Google appears willing to share a suprising amount of data with this tool – a search for “red sox” (rapidly becoming my “foobar“) gives a graph of searches for red sox since 2004, marking peaks in the graph with news stories. (The highest peak in the Red Sox graph is assocaited with the 2004 World Series victory… the peak for the 2007 series victory is puny in comparison.) Regional interest shows that while interest in the Sox is highest in the US, there’s substantial interest in the Dominican Republic and Puerto Rico (baseball-crazy nations with citizens who play for the Sox), and a surprising amount of interest in the team from Ireland. (Okay, given the massive Irish-American population in Boston, perhaps not that surprising.) It’s also possible to graph interest in a topic by nation over time, comparing the rise and fall of Dominican and Pueroriqueño interest in the Sox over time.
Finally, the tool shows ten terms most commonly associated with a search term, and “emerging” terms that have recently been associated with your term. Predictably, the Red Sox are associated with Boston, tickets and the Yankees… less predictably, center fielder Jacoby Ellsbury appears as a “breakout”, a term that’s recently become popular.
I had some fun with another tool designed to reveal this “associated search” data, Overture’s (now unavailable) keyword selector tool. Back in 2004, you could feed the KST a term like “red sox” and discover that there had been 10,068 searches in the previous month for “red sox suck”… in contrast to 30,527 searches for “yankees suck”. I fed my favorite search terms – a list of the world’s nations – into the tool and cranked out an interesting data set that I blogged about as “the Freudian web”, our associations between particular nations and our interest in them. The data that came out of that research suggested that there were some nations where our interests were basically in seeing naked ladies, others where we mostly wanted to buy cheap prescription drugs.
What’s especially nice about the Google tool is that we can look at the interest in a search time from different nations. Search Google Insight for “Sweden” – you’ll discover that “Sweden” is a more popular search in Gambia than in Sweden itself. Why? Click through on Gambia and you’ll get a page tracking searches from the Gambia for Sweden, which reveals that Gambians are searching for universities in Sweden. (So are Nigerians, Ghanaians, Cameroonians and Bengalis.)

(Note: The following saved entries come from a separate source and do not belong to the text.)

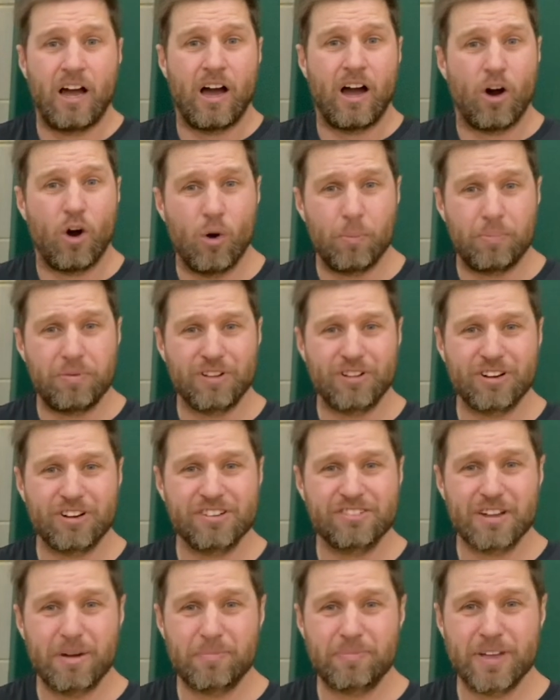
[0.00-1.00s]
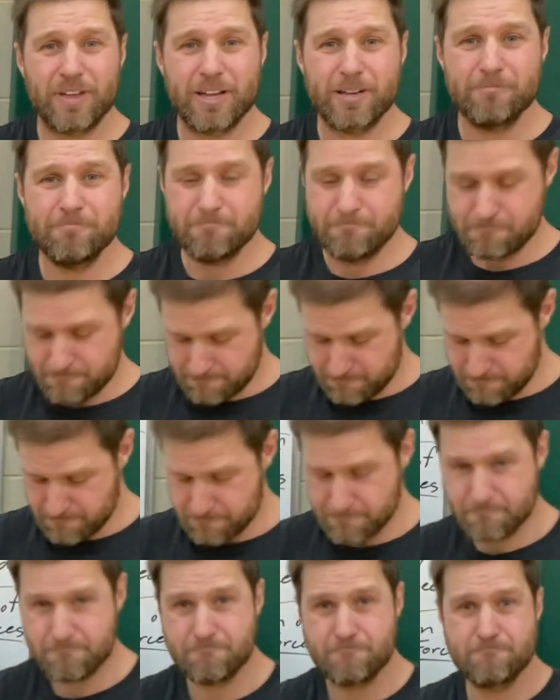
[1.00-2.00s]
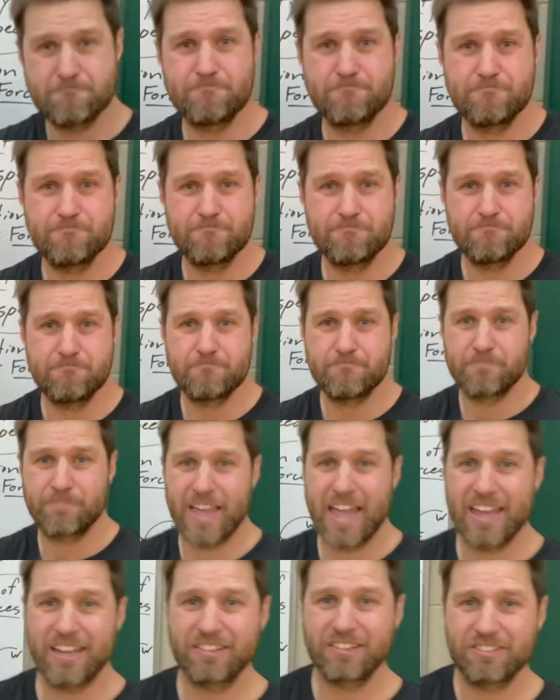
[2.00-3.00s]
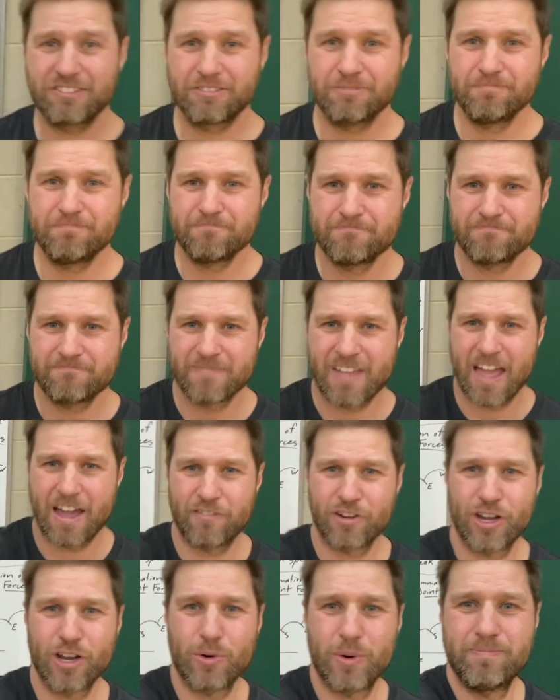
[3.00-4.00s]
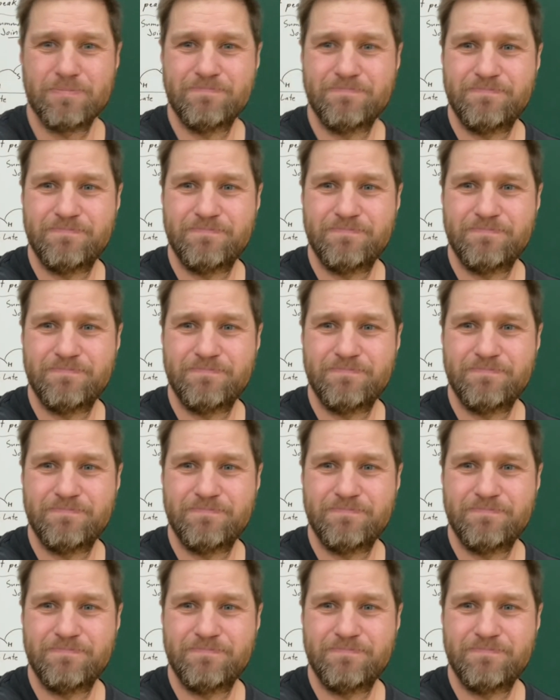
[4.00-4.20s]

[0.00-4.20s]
Hope you learned something. Thanks. Have a good one.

I suspect there’s something wonderful that can be done with this data, though I don’t quite know what experiment to run yet. I’m interested in the ways that searches can proxy interest in specific topics, especially in international news. Searching for “Ossetia” reveals a predictable uptick in interest in the past month. And it wasn’t surprising to see the most interest in the term coming from Russia. But why are Finns searching for information about Ossetia? Again, clicking through is interesting – Google tells us that the searches for information about Ossetia aren’t just from Finland, but from the province of Southern Finland, a part of the nation that borders on Russia. Perhaps Finns in that corner of the country are looking anxiously at to the west and wondering whether Russian incursions could come across their own border. Or just that there are a lot of Russians in southwestern Finland. A search for Ghana, classified by US states, reveals the strongest interest in Maryland and DC, an area that’s got a huge Ghanaian expatriate population.
Fun data sets like this have the tendency to ruin my productivity until I can find some interesting way to manipulate them. Thanks, Google, for spoiling my month of August.
I think livejournal was actually bought by a Russian media company because of that popularity.